3. Belajar Tidak Dimediasi oleh Ide
Thorndike menegaskan bahwa belajar terjadi secara langsung, tanpa diperantarai oleh proses berpikir atau penalaran (thinking or reasoning). Individu tidak perlu memahami terlebih dahulu, melainkan belajar melalui respons-respons yang dihasilkan.

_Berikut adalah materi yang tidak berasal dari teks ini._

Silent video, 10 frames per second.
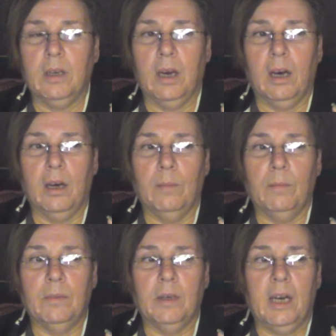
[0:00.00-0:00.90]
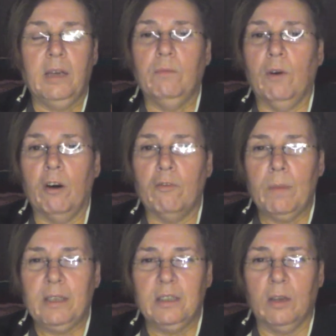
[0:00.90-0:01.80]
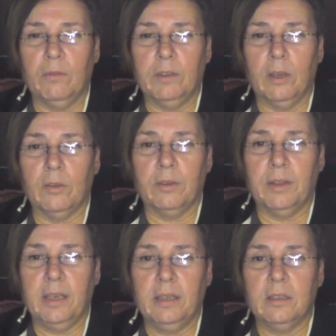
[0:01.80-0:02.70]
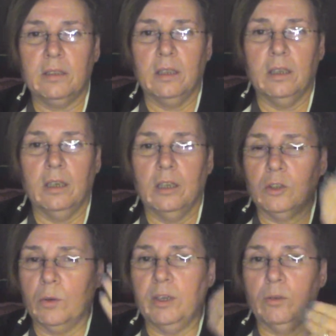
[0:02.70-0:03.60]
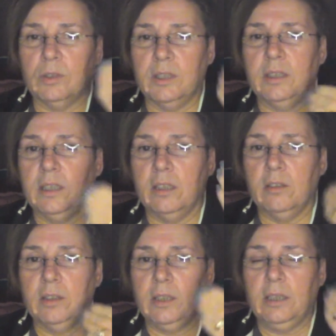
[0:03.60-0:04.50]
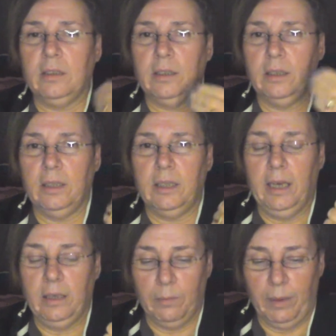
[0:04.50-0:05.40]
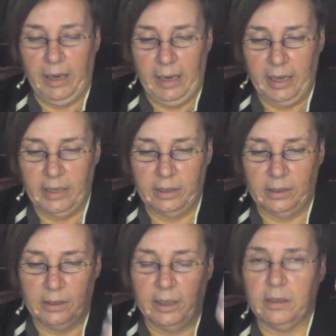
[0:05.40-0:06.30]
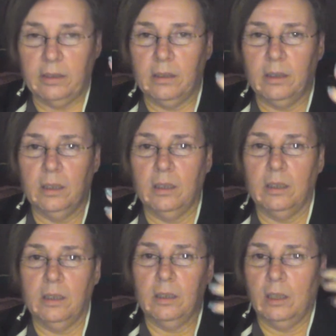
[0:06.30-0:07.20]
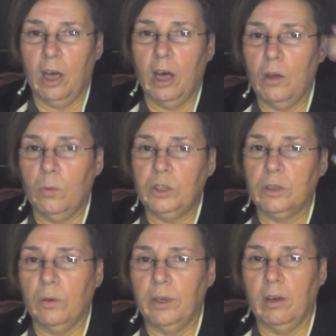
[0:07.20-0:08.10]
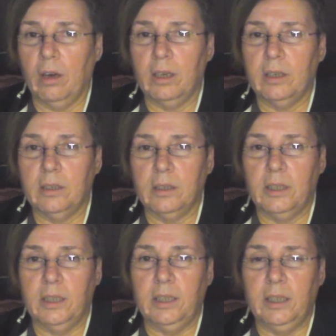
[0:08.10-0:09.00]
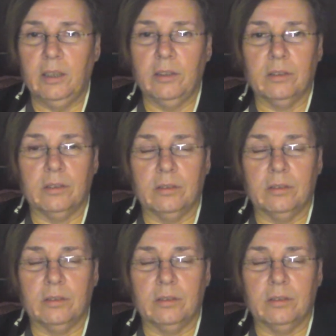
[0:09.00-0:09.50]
I involve myself in other things, so I don't sit there and get in my head and let all what's going on in here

4. Semua Mamalia Belajar dengan Cara yang Sama
Thorndike berpandangan bahwa hukum-hukum belajar yang berlaku untuk binatang juga berlaku untuk manusia. Menurutnya, proses belajar pada manusia dan hewan tidak berbeda secara fundamental.
Teori-Teori Thorndike
Thorndike mengembangkan beberapa teori utama dalam konsep koneksionismenya, yang dapat dibagi menjadi dua kelompok: primer dan sekunder.
Teori-Teori Primer:
1. Hukum Kesiapan (The Law of Readiness)
Hukum ini menyatakan bahwa jika sesuatu fungsi saraf siap untuk bekerja, maka bekerja akan memuaskan; jika fungsi saraf siap untuk bekerja tetapi tidak bekerja, maka akan mengganggu; dan jika fungsi saraf tidak siap untuk bekerja tetapi dipaksa bekerja, maka akan mengganggu.
2. Hukum Latihan (The Law of Exercise)
Hukum ini terdiri dari dua bagian: (a) Hukum Penggunaan (The Law of Use), di mana koneksi antara stimulus dan respons akan semakin kuat jika sering digunakan; dan (b) Hukum Ketidakgunaan (The Law of Disuse), di mana koneksi akan semakin lemah jika tidak digunakan.
3. Hukum Akibat (The Law of Effect)
Hukum ini menyatakan bahwa jika suatu respons diikuti oleh konsekuensi yang memuaskan (satisfying), maka koneksi stimulus-respons akan diperkuat; sebaliknya, jika respons diikuti oleh konsekuensi yang tidak menyenangkan (annoying), maka koneksi akan diperlemah.
Teori-Teori Sekunder:
1. Respons Berganda (Multiple Response)
Jika respons pertama tidak dapat memecahkan masalah, individu akan mencoba respons lain secara bergantian hingga menemukan solusi yang tepat.
2. Set atau Sikap (Set or Attitude)
Kondisi sementara (seperti lapar, lelah, emosi) dapat memengaruhi apakah suatu situasi dianggap menyenangkan atau tidak oleh individu.